Normalization is not a process
Database normalization is often explained as a step-by step process to improve a database design. This is a very unfortunate misunderstanding which causes a lot of confusion for students. Instead, the normal forms should be thought of as a checklist which can be used to analyze a database design for potential problems.
Presenting normalization as a step-by-step process lead to absurd results. Like this example from Microsoft documentation where a table is normalized into first normal form by deliberately introducing redundancies and duplicating the primary key. The only reason to introduce the redundancies in the first place is so they can be eliminated again in the next step of the normalization. Any reasonable student would conclude that normalization is a waste of time!
In the real world, database design typically starts with a conceptual model on a whiteboard or with an entity-relationship diagram. The process would then go something like this:
- An entity with its attributes corresponds to a table
- Select a primary key for all entities
- Identify one-to-many relationships and add a foreign key on the “many”-side pointing to the “one” side
- Identify many-to-many relationships and create a junction table with foreign keys to both sides
This process will typically end up with a normalized table design.
Lets say you want a database over books and authors, with genre, publishing year and author nationality. You would immediately realize that you have two entities, author and book with a many-to-many relationship (because an authors can write multiple books and a book can have multiple authors). It is also obvious that genre and publishing year are attributes of the book, but author nationality is an attribute of the author.
But in normalization tutorials, they typically will have you start by putting all data attributes into one single table, regardless of the entity relationships. This requires introducing repeated data, even sometimes (as in the Microsoft example) duplicating primary keys. Then this crazy design is gradually normalize this into more and more tables, until you end up with a reasonable design.
But all the steps except the last represent table designs which no reasonable person would have come up with in the first place.

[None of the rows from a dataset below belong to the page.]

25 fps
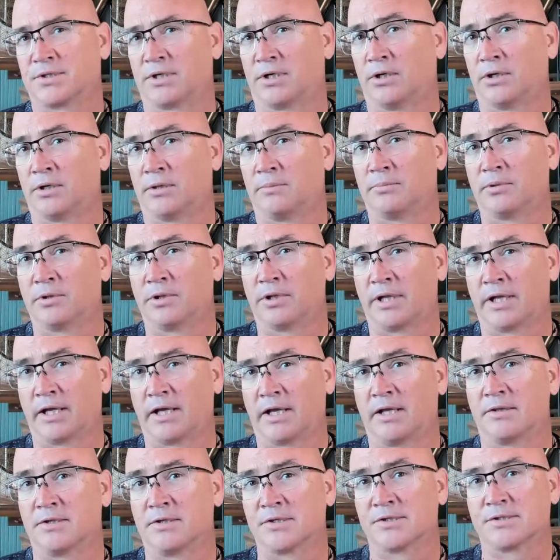all
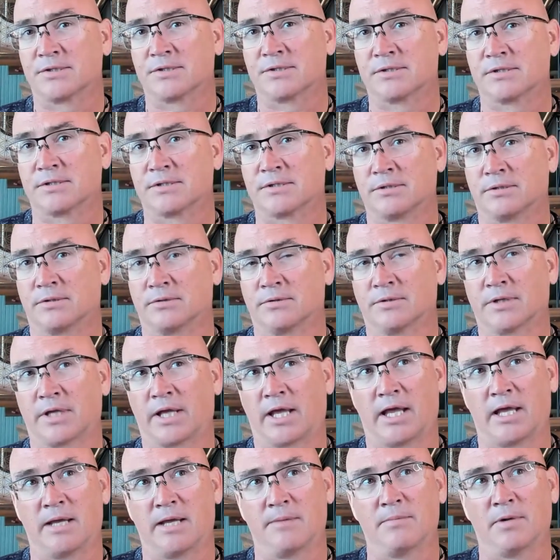play this little
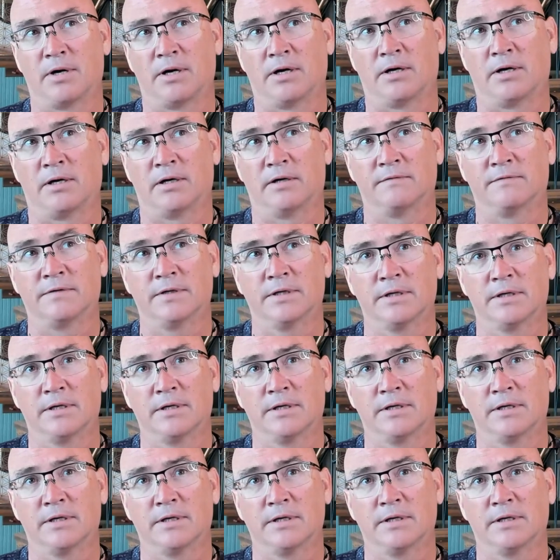game of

This does not mean such bad designs cannot occur in a real-world database. We all make mistakes, and especially when a data model incrementally grows and changes over time, such errors could be introduced by mistake. Therefore, a database professional should be able to recognize such problems and mitigate them.
So where did it begin?
Hopefully, I made my case that normalization should not be understood as a process. But for the historically inclined, it may be interesting to know how this idea came to be in the first place.
Normalization-as-process makes sense in a specific scenario: When converting a hierarchical database model into a relational model. Hierarchical databases were popular at the time when E.F.Codd invented the relational model, so it was necessary for him to show how hierarchical models could be converted to relational model without information loss.
Here is a hierarchical model over books and authors:
The Count of Monte Cristo, Fiction, 1844
Alexandre Dumas, French
The Three Musketeers, Fiction, 1844
Alexandre Dumas, French
The C Programming Language, Computer languages, 1978
Brian W. Kernighan, Canadian
Dennis M. Richie, American
Note that in a hierarchical model, we cannot express many-to-many relationships between records. We must select one of the directions as the parent-child structure and then repeat information for child records which occur under multiple parents. In this case the author nationality is repeated for each book by the author. (If we selected authors as the top level instead, it would be the attributes of the book which was repeated for each author.)
The normalization process suggested by Codd would extract the nested records into separate relations, and add the primary key of the parent record as a foreign key to the child record. Assuming the author’s name is the key, the primary key of the new table would be title + author name, and the title would do doubly duty as foreign key to the book table.
Book
Title (PK) | Genre | Year |
---|---|---|
The Count of Monte Cristo | Fiction | 1844 |
The Three Musketeers | Fiction | 1844 |
The C Programming Language | Computer languages | 1978 |
Book Author
Title (PK, FK) | Author (PK) | Author Nationality |
---|---|---|
The Count of Monte Cristo | Alexandre Dumas | French |
The Three Musketeers | Alexandre Dumas | French |
The C Programming Language | Brian W. Kernighan | American |
The C Programming Language | Dennis M. Richie | American |
This process lead to tables in 1NF, however the redundancy from the hierarchical model is still there – the author nationality is still repeated once per book. In other words, we have a 2NF violation! So, we perform the next step of normalization which leaves us with a table for books, a table for authors and a junction table defining the many-to-many relationship between authors
Book
Title (PK) | Genre | Year |
---|---|---|
The Count of Monte Cristo | Fiction | 1844 |
The Three Musketeers | Fiction | 1844 |
The C Programming Language | Computer languages | 1978 |
Book Author
Title (PK, FK) | Author (PK, FK) |
---|---|
The Count of Monte Cristo | Alexandre Dumas |
The Three Musketeers | Alexandre Dumas |
The C Programming Language | Brian W. Kernighan |
The C Programming Language | Dennis M. Richie |
Author
Author (PK) | Author Nationality |
---|---|
Alexandre Dumas | French |
Brian W. Kernighan | American |
Dennis M. Richie | American |
Which is exactly the many-to-many model we would have designed in the first place, if we did not have to conform to the limitations of a hierarchical model.
So, what went wrong? Relational databases became the standard and hierarchical databases became niche products. The next generations of writers and teachers were not familiar with the context Codd was writing in. But they kept teaching the normal forms as a step-by-step process. But instead of using the obsolete hierarchical form as a starting point, they instead deliberately introduce errors in a relational model to motivate the step-wise normalization.